** Opening Data shown block **

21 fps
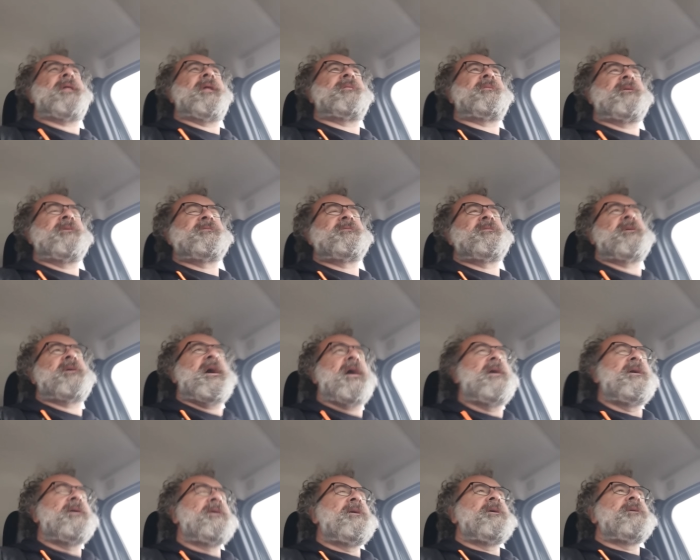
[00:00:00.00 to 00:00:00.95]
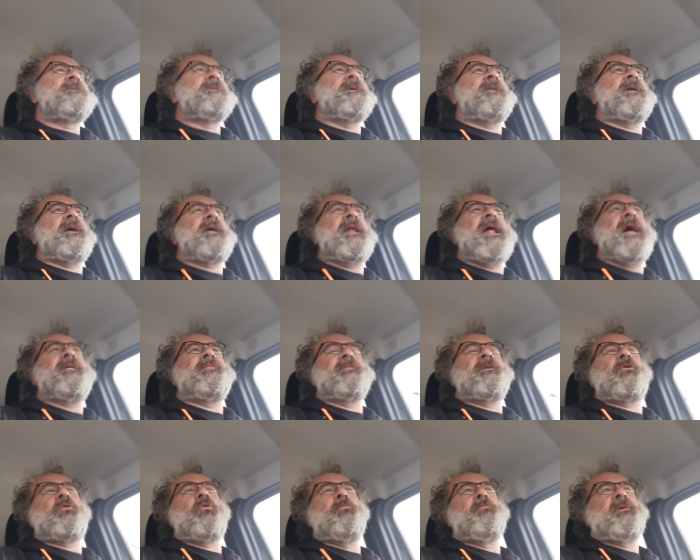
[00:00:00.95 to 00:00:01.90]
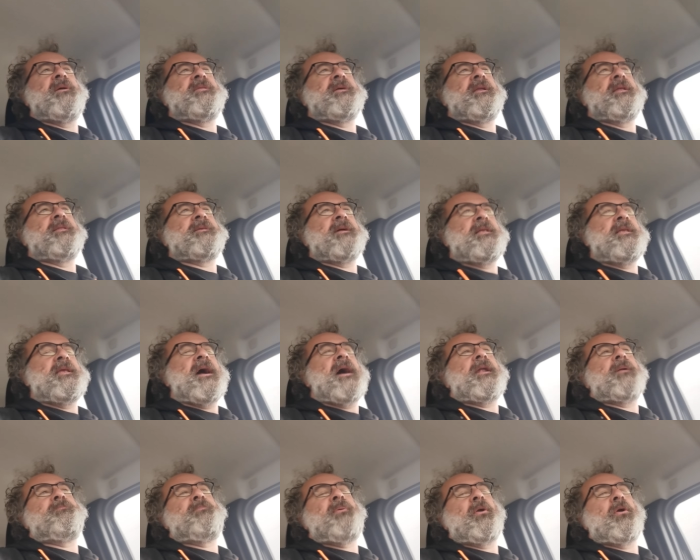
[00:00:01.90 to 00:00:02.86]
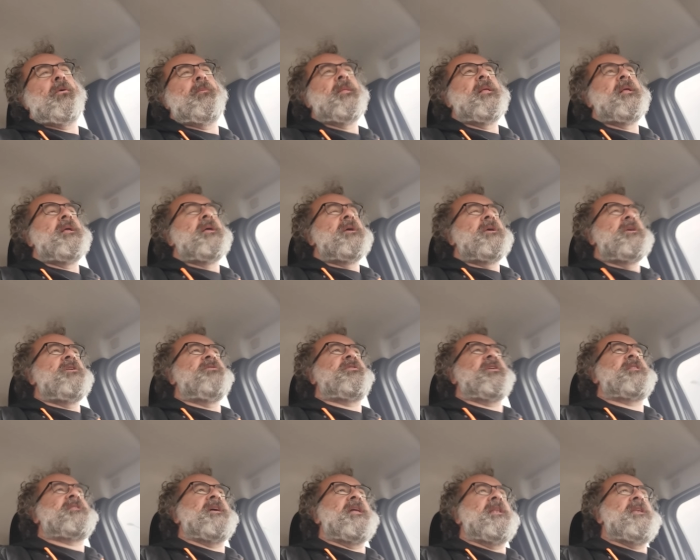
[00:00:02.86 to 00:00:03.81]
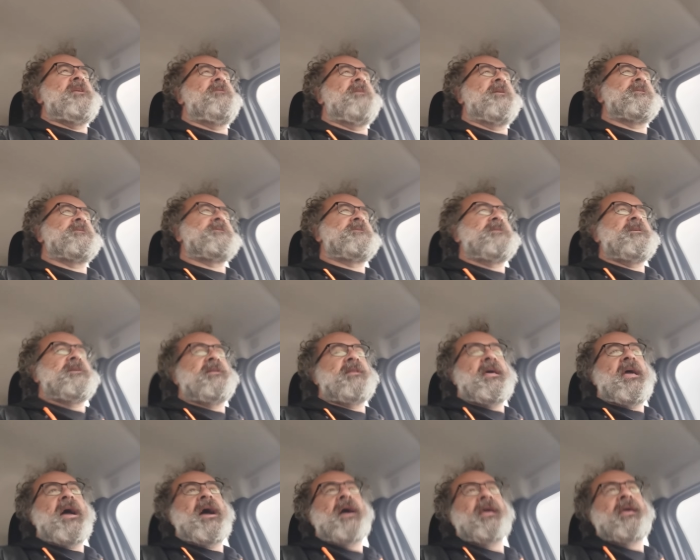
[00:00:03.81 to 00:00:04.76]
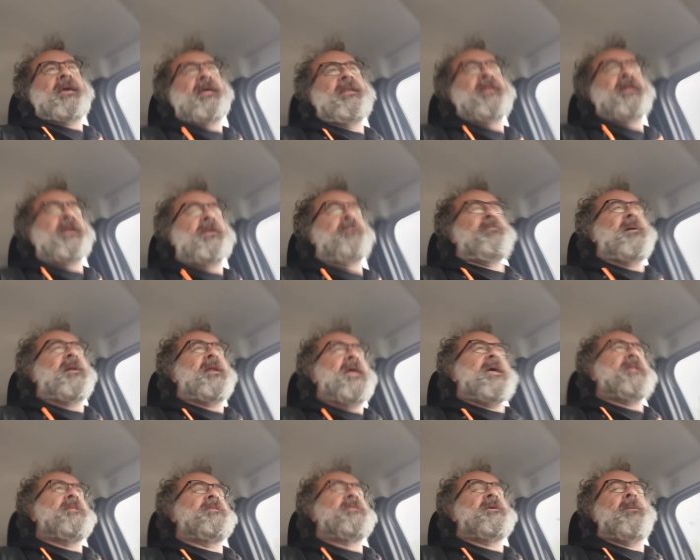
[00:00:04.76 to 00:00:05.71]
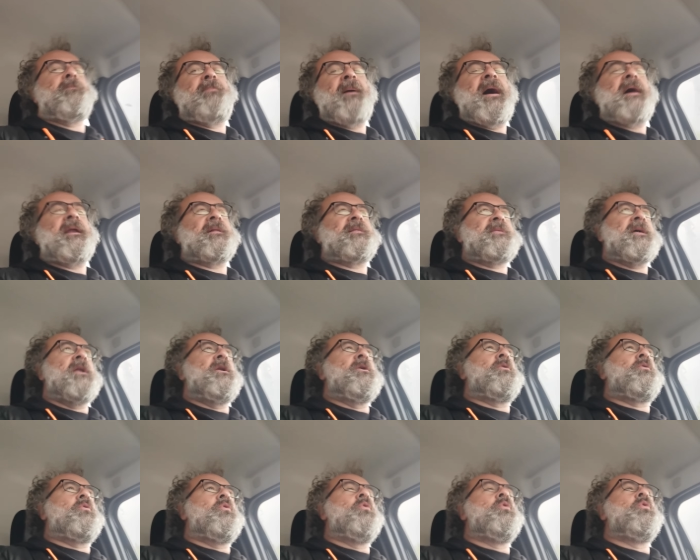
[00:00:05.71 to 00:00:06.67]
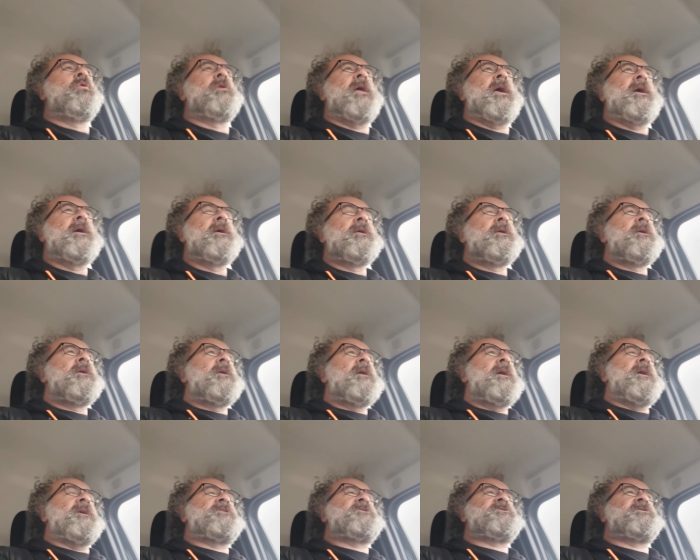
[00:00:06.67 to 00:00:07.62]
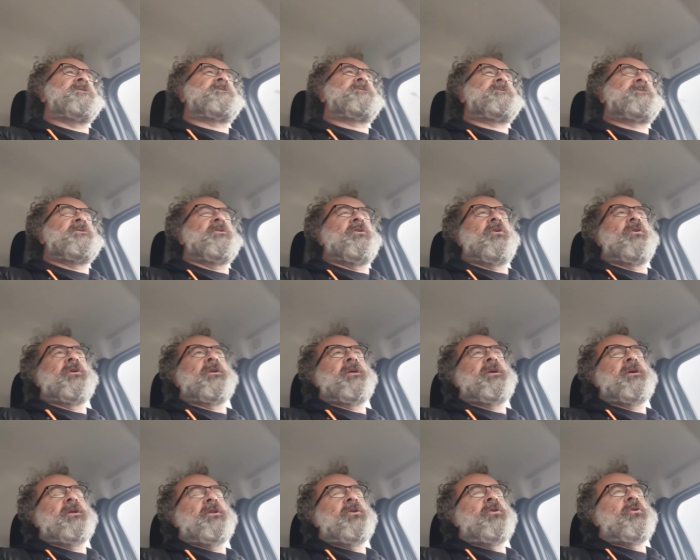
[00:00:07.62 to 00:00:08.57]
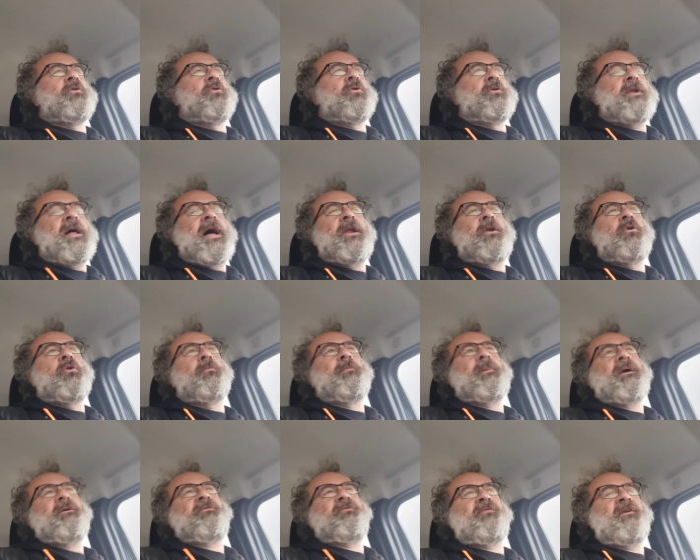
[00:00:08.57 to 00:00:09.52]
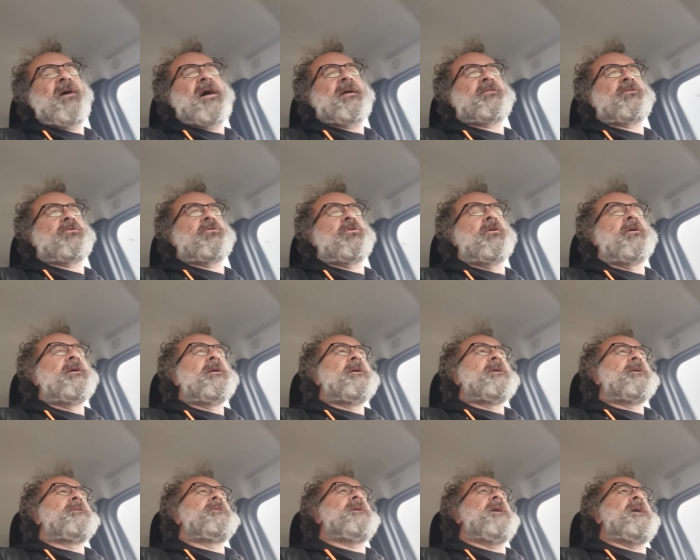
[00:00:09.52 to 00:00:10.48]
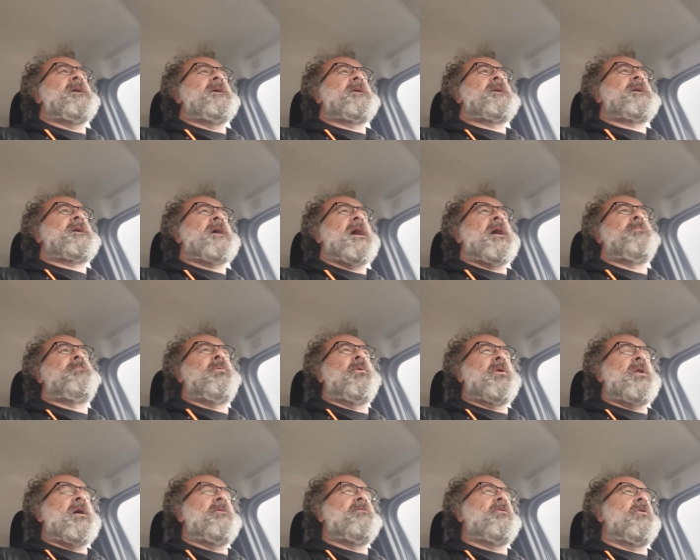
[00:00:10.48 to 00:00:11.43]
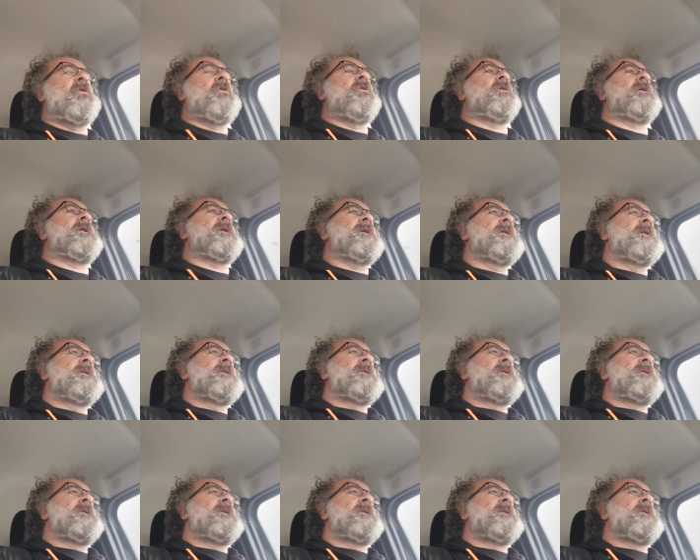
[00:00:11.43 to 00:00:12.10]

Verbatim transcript: caratteristica della grande commedia italiana, però i fratelli Vanzina e anche Neri Parenti, a parte alcune eccezioni, non hanno mai fatto dei capolavori.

** Closing Data shown block **

Exercise instructions => What the records say must be written out exactly, with none of their pictures.

Result for this exercise =>
21 fps
[00:00:00.00 to 00:00:00.95]
[00:00:00.95 to 00:00:01.90]
[00:00:01.90 to 00:00:02.86]
[00:00:02.86 to 00:00:03.81]
[00:00:03.81 to 00:00:04.76]
[00:00:04.76 to 00:00:05.71]
[00:00:05.71 to 00:00:06.67]
[00:00:06.67 to 00:00:07.62]
[00:00:07.62 to 00:00:08.57]
[00:00:08.57 to 00:00:09.52]
[00:00:09.52 to 00:00:10.48]
[00:00:10.48 to 00:00:11.43]
[00:00:11.43 to 00:00:12.10]

Verbatim transcript: caratteristica della grande commedia italiana, però i fratelli Vanzina e anche Neri Parenti, a parte alcune eccezioni, non hanno mai fatto dei capolavori.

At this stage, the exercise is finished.